§ WORK ORDER
Every line with the word "video" in it should be extracted from the data that follows.

Stored data:
┏━━
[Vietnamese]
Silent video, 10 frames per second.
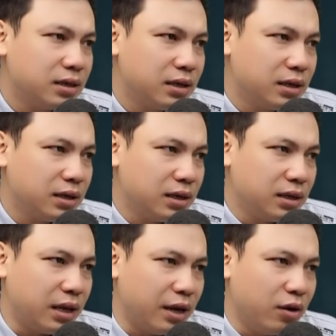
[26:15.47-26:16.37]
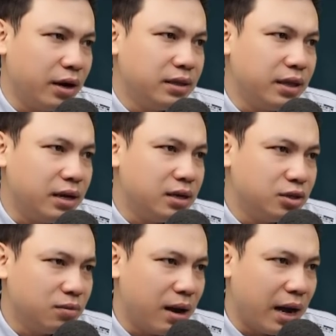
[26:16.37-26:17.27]
Gió lạnh thổi ùa đến,
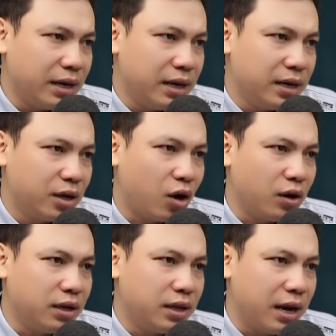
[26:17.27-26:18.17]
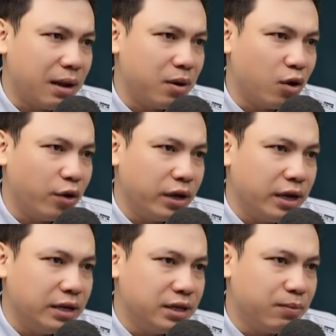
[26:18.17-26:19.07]
Mụ thấy trán của mình ớn lạnh,
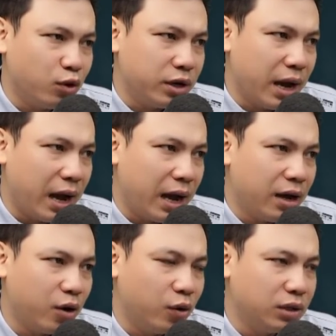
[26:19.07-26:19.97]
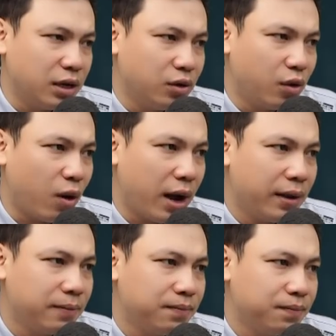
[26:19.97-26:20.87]
đưa tay lên vuốt thích chạm ngay
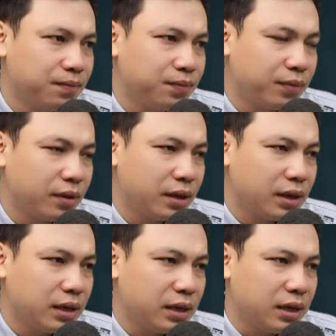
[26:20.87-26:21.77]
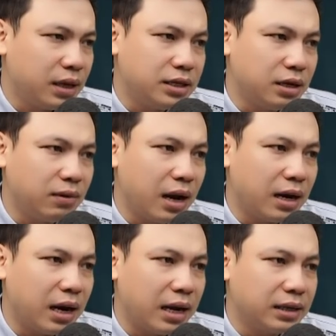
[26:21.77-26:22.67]
vào một mảng ẩm ướt. Hơi
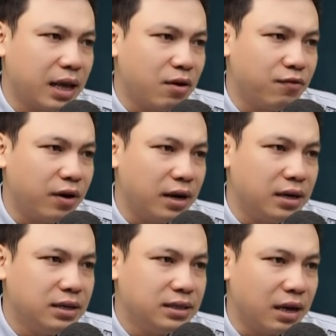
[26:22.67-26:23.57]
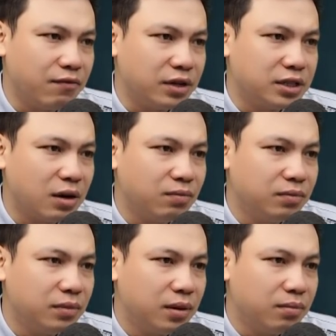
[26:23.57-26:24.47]
ấm toàn thân từ từ tan biến,
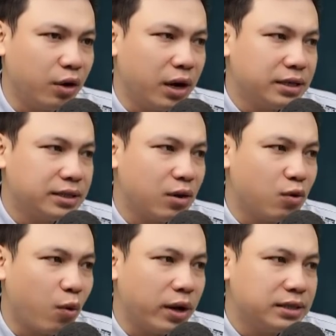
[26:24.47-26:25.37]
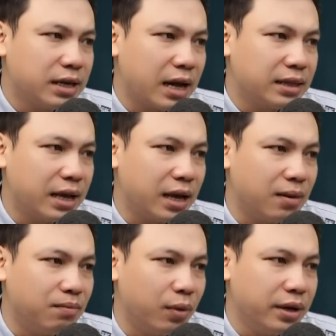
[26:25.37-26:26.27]
sau lưng cũng thấy ẩm ướt
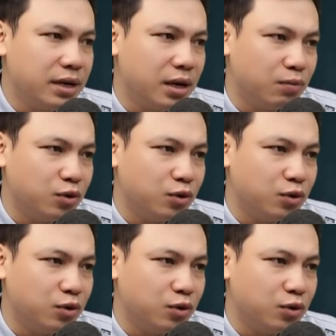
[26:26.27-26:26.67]
và ớn lạnh.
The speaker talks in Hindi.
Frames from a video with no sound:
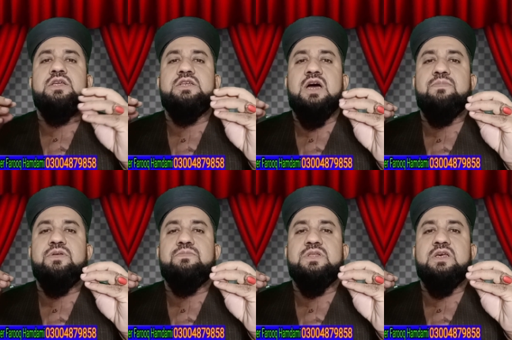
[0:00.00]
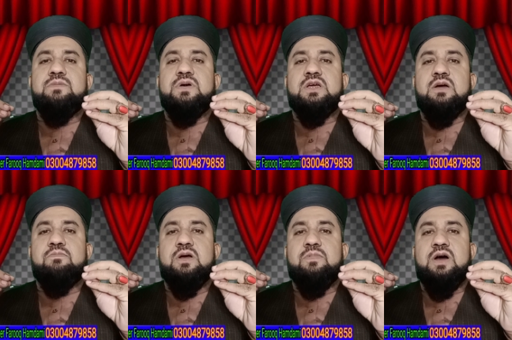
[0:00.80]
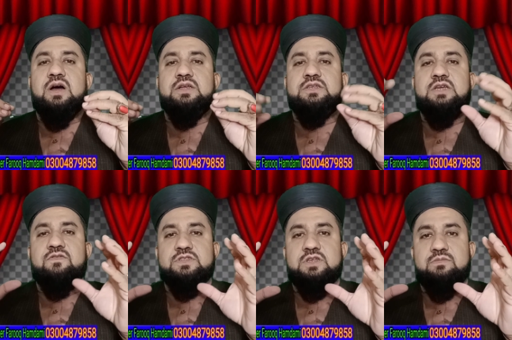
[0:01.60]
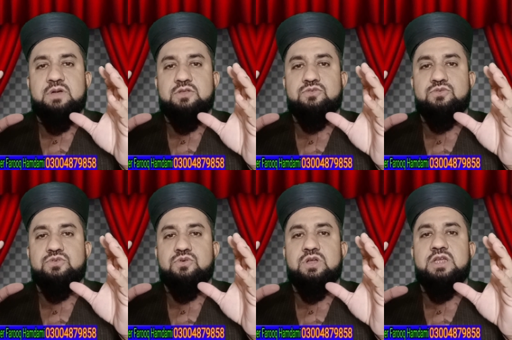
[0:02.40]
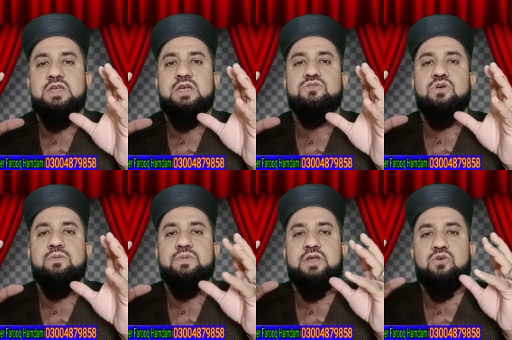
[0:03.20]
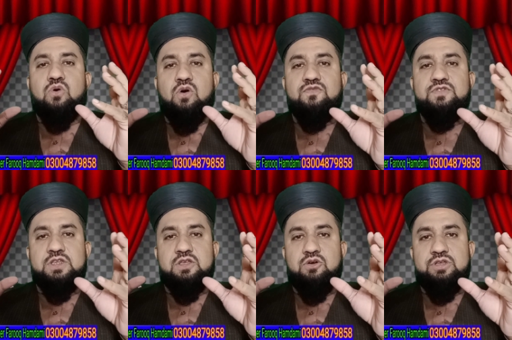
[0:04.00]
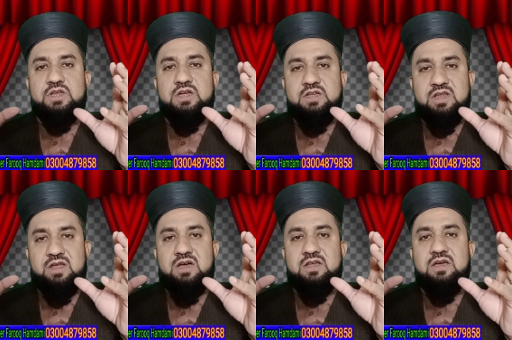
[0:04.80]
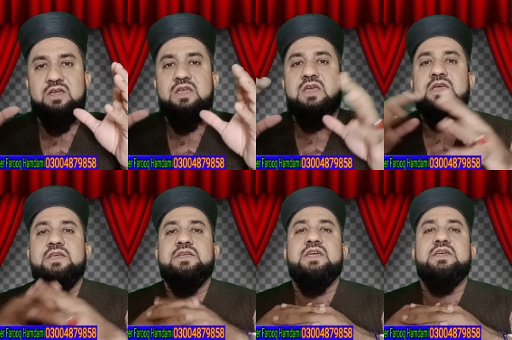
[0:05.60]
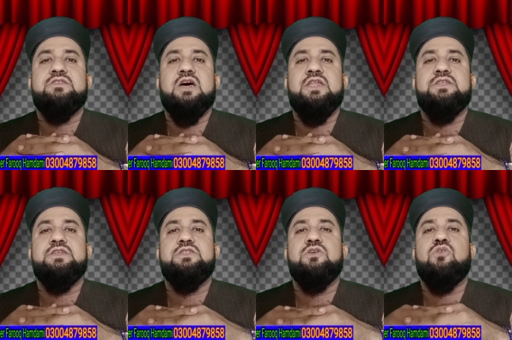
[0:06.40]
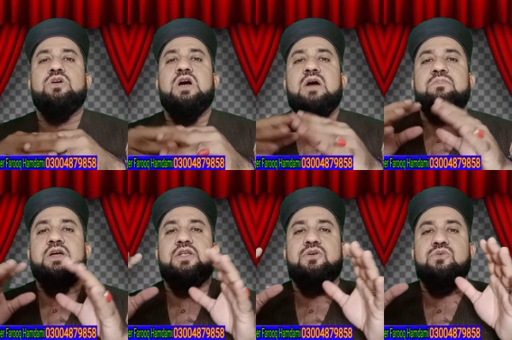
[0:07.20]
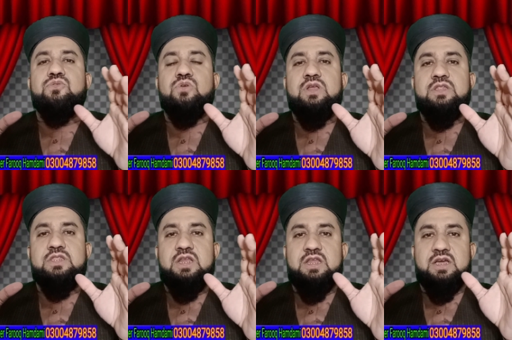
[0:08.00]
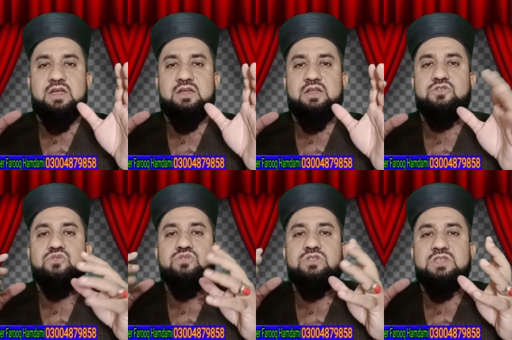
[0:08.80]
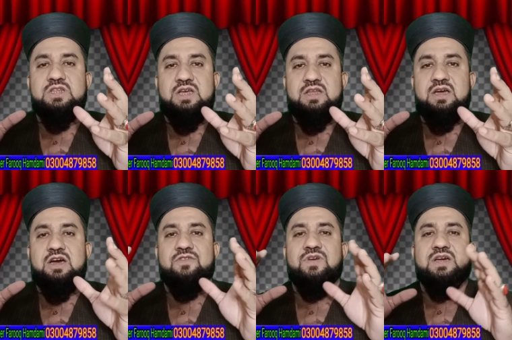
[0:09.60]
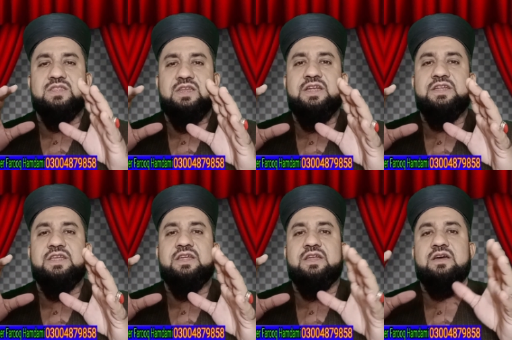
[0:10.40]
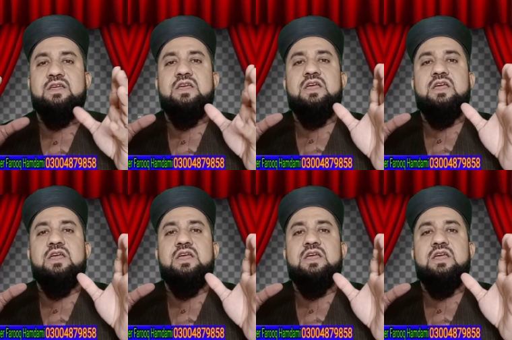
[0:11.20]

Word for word: या फिर बदन पर कपाहट या वजन महसूस होना या सोए पड़े खौफ ज्यादा हो जाना डर आना ये सारी चीज़ें और काम करने को दिल न करना सुस्ती रहना हर वक्त लेटे रहना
┗━━
§ TASK SOLUTION
Silent video, 10 frames per second.
Frames from a video with no sound:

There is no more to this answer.